Data for the task:
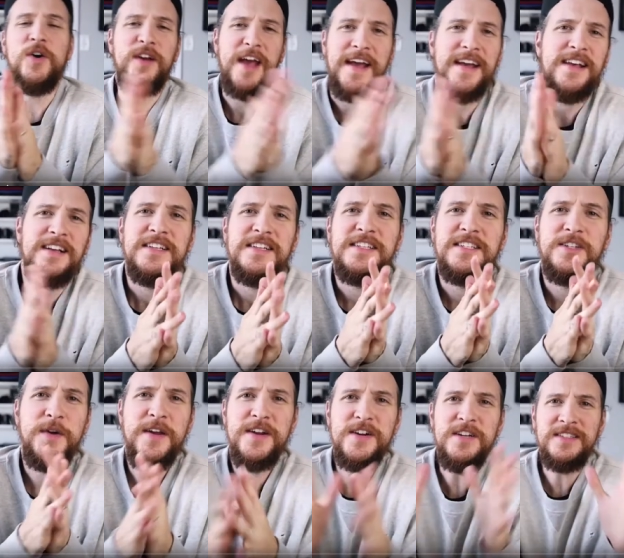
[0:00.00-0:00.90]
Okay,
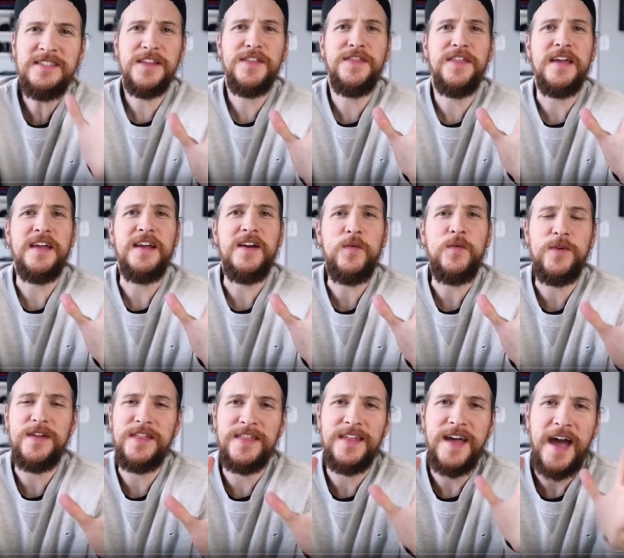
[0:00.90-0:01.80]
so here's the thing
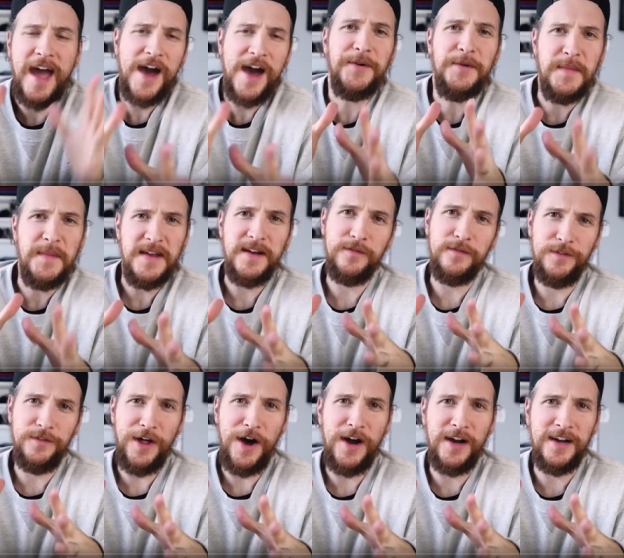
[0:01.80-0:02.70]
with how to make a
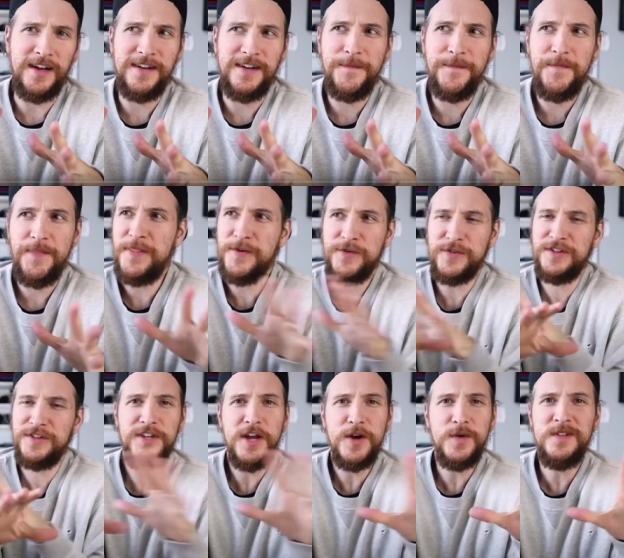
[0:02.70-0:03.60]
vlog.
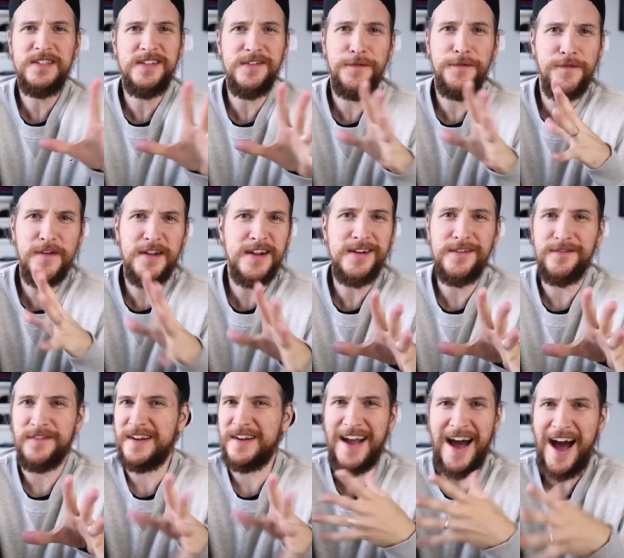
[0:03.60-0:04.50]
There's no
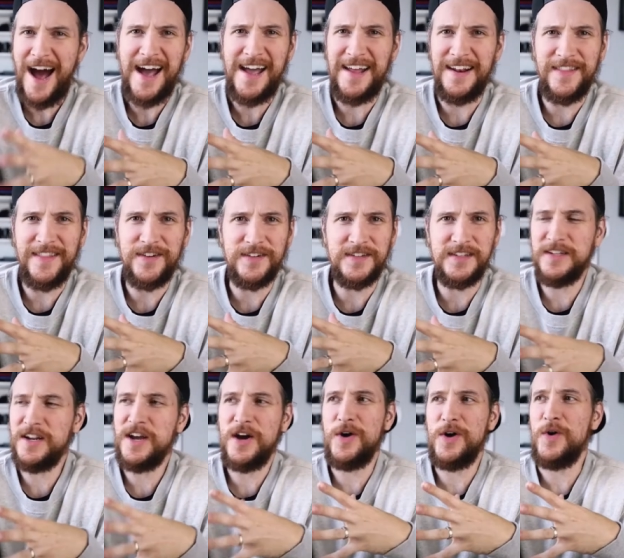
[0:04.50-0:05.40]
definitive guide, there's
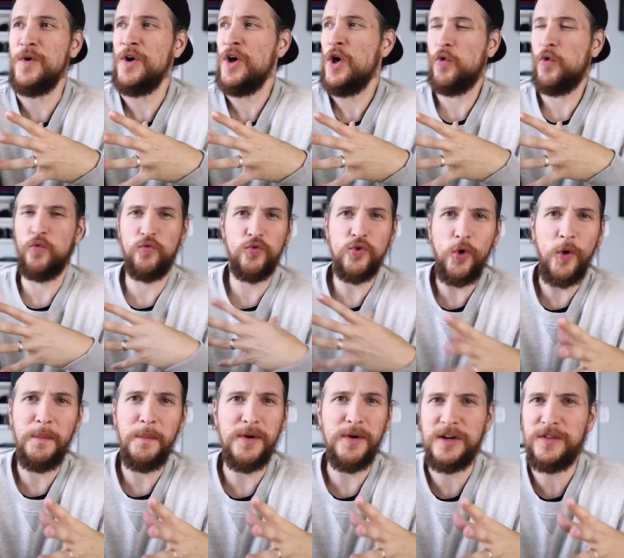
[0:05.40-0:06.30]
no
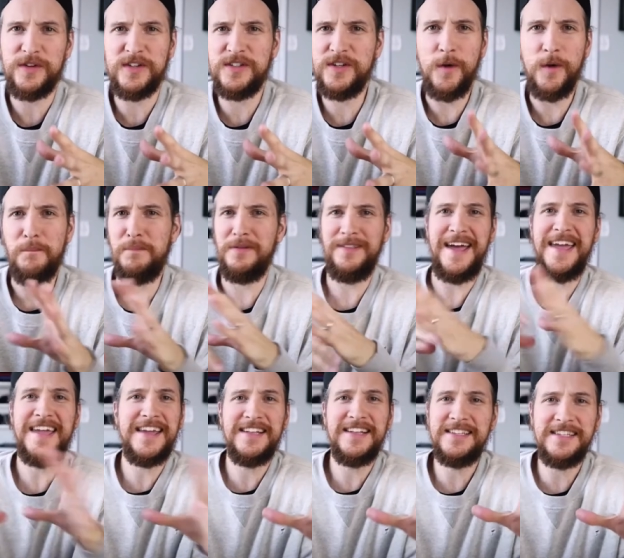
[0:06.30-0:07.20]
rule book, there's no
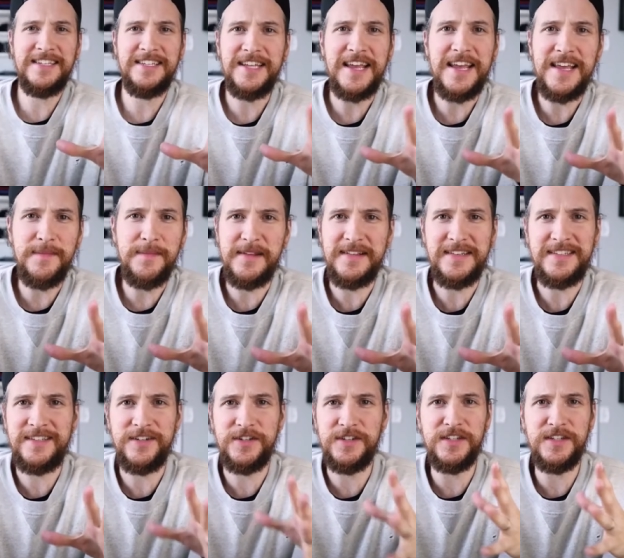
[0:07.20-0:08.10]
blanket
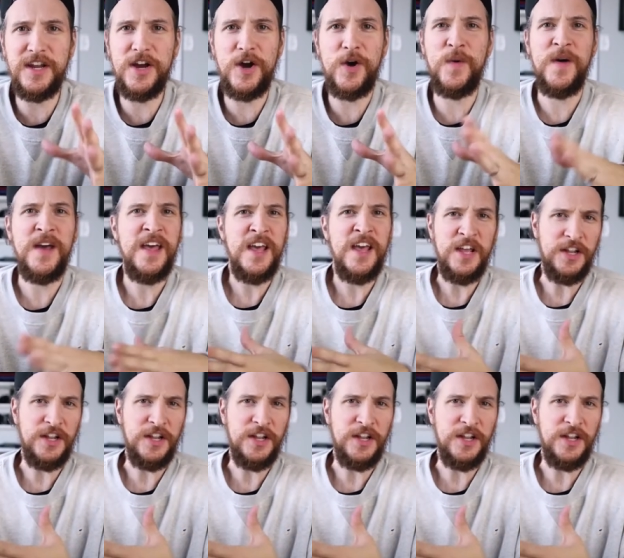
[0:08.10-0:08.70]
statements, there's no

Instructions for the task: The reply should repeat the listing above exactly and contain no pictures.

Answer box:
[0:00.00-0:00.90]
Okay,
[0:00.90-0:01.80]
so here's the thing
[0:01.80-0:02.70]
with how to make a
[0:02.70-0:03.60]
vlog.
[0:03.60-0:04.50]
There's no
[0:04.50-0:05.40]
definitive guide, there's
[0:05.40-0:06.30]
no
[0:06.30-0:07.20]
rule book, there's no
[0:07.20-0:08.10]
blanket
[0:08.10-0:08.70]
statements, there's no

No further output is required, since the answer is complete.